Терезка выступила и сразу была приглашена за стол к Трабульси, затем Марчелка и наконец Маша. А Трабульси сидел с небольшой рыжей женщиной и еще парочкой. И все были такие чинные, серьезные, дипломатичные. И Терезка, сидя рядом с Машкой, пригубляла только шампанское. И Машка не пила, как тигр в жажду, а очень деликатно подносила бокал к губам. И все строили из себя светских дам, и Марчелка тоже, хотя известно, как она могла закудахтать Трабульси дождался прихода главного шефа оркестра, и этот престарелый Моцарт подбежал и склонился к столу. И все музыканты прибежали и затряслись от старости за шефом. А он им орал: «Раз! Два! Чока-лия!» — и исполнялся «Жаворонок». И они еле-еле поспевали за трелями жаворонка-шефа. Или он им орал: «Будапешт! Паприка! Чешка’» — и они исполняли «Чардаш».
Затем Трабульси попросил петь певиц. По очереди. И не то, что они обычно в программе пели, а свои специальные, застольные номера. Терезка пела польскую «Варшаву», Марчелка какую-то кудахтаю-щую, румынскую, и Машка конечно трагедийную, русскую «Хризантемы». И потом вдруг стала петь рыжая женщина. И Машка, наконец, ее узнала. Знаменитая певица из нового фильма «Кармен»! Из новой формации оперных певцов, которые не стоят как телеграфные столбы, как Зденек, а прыгают и пляшут, играют роли. Но она, до оперы, пела в бродвейских, мюзиклах, а там, в этих мюзиклах, надо было все уметь — и на лошади скакать, тройное сальто делать, в огонь, может, не надо было прыгать, но все трюки во время пения надо было исполнять самой. И все очень восторгались этой актрисой. И она могла себе позволить сидеть рядом с Трабульси, еще никакого Ирангейт не было, хотя уже что-то там назревало. Трабульси, в отличие от своего бывшего босса, не позволял себе напиваться и лапать девок, он вообще держался на расстоянии, несмотря на то что и приглашал охотно за свой стол. Но все должны были играть людей высшего общества. С манерами. И ни в коем случае не орать.
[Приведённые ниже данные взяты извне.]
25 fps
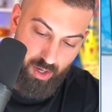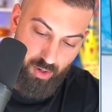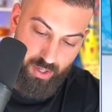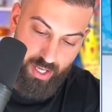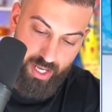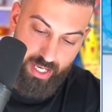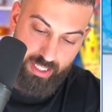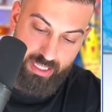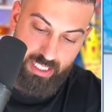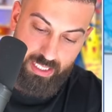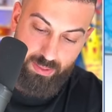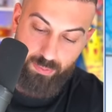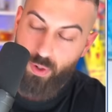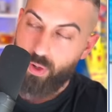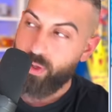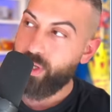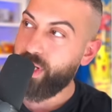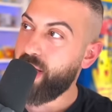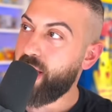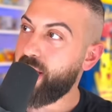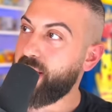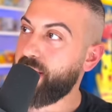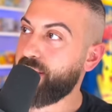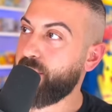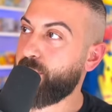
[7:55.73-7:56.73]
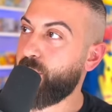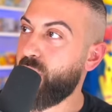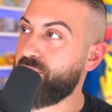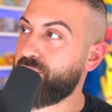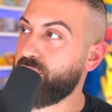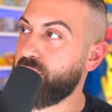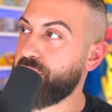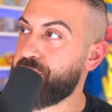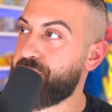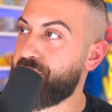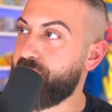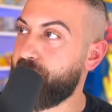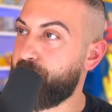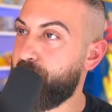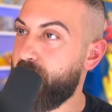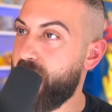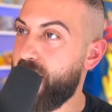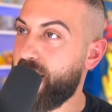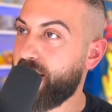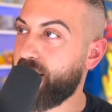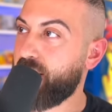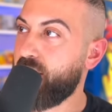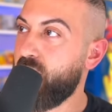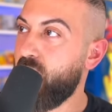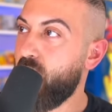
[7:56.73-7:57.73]
Okay, I think we're okay. I think we have a legit
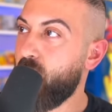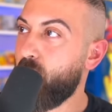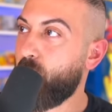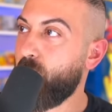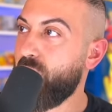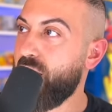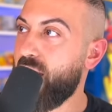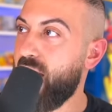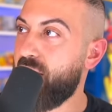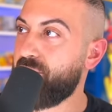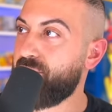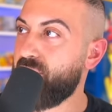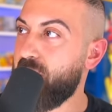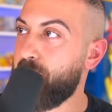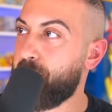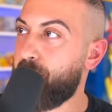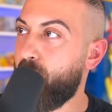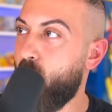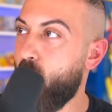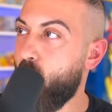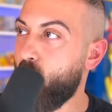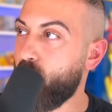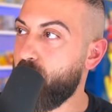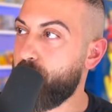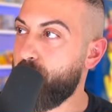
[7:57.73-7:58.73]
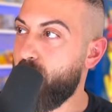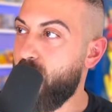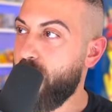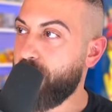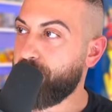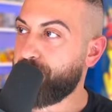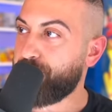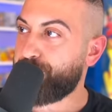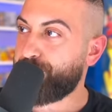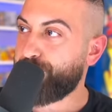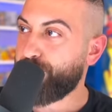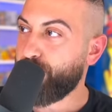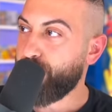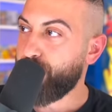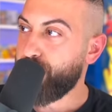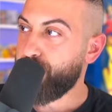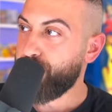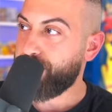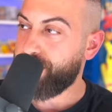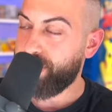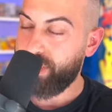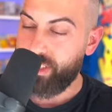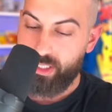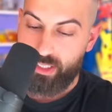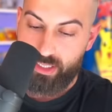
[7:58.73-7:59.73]
pack. We have a Pokemon
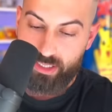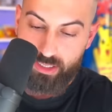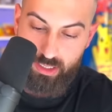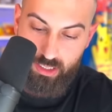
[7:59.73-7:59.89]
Flute.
И вот Трабульси собрался уходить, и все встали и, будто провожают — стоят у стола и под музычку, которая пиликает, подрыгиваются. И певицы — одна другой больше. А рыженькая женщина оказалась им чуть ли не по груди. Смотрела вверх на них. Трабульси, видимо, и привел ее — показать, продемонстрировать. И Машка думала, что, наверняка, многие клиенты чувствуют себя в кабаке как в зоопарке. У них буквально рты открываются, когда эти три бабы выступали одна за другой. На них как на диковинных животных смотрели, как на слонов, умеющих петь. Хотя они вовсе не были слонихами — очень даже все были с хорошими фигурами, недаром даже педераст Янек говорил «Яке пенькна!», потому что он-то уж объективно говорил, ему совершенно все равно, «пенькны» они или нет, а просто это так, действительно. И вот они стояли — провожая и ожидая похвалы. Денег. И Трабульси дал им денег. Вложил каждой в протянутую руку — не для денег! для прощания! — деньги. Кому сколько, неизвестно. И они друг другу не скажут. И не спросят. Чтобы не было обид. Они рады вернуться на балкон. Терезка снимет кушак, Марчелка закинет на спинку стула ноги, а Машка закурит сигарету. Довольные тем, что не надо было развлекать всякими глупыми анекдотами, не надо было орать и визжать, напиваться и давать себя лапать, а только — спеть. То, для чего они здесь и находились.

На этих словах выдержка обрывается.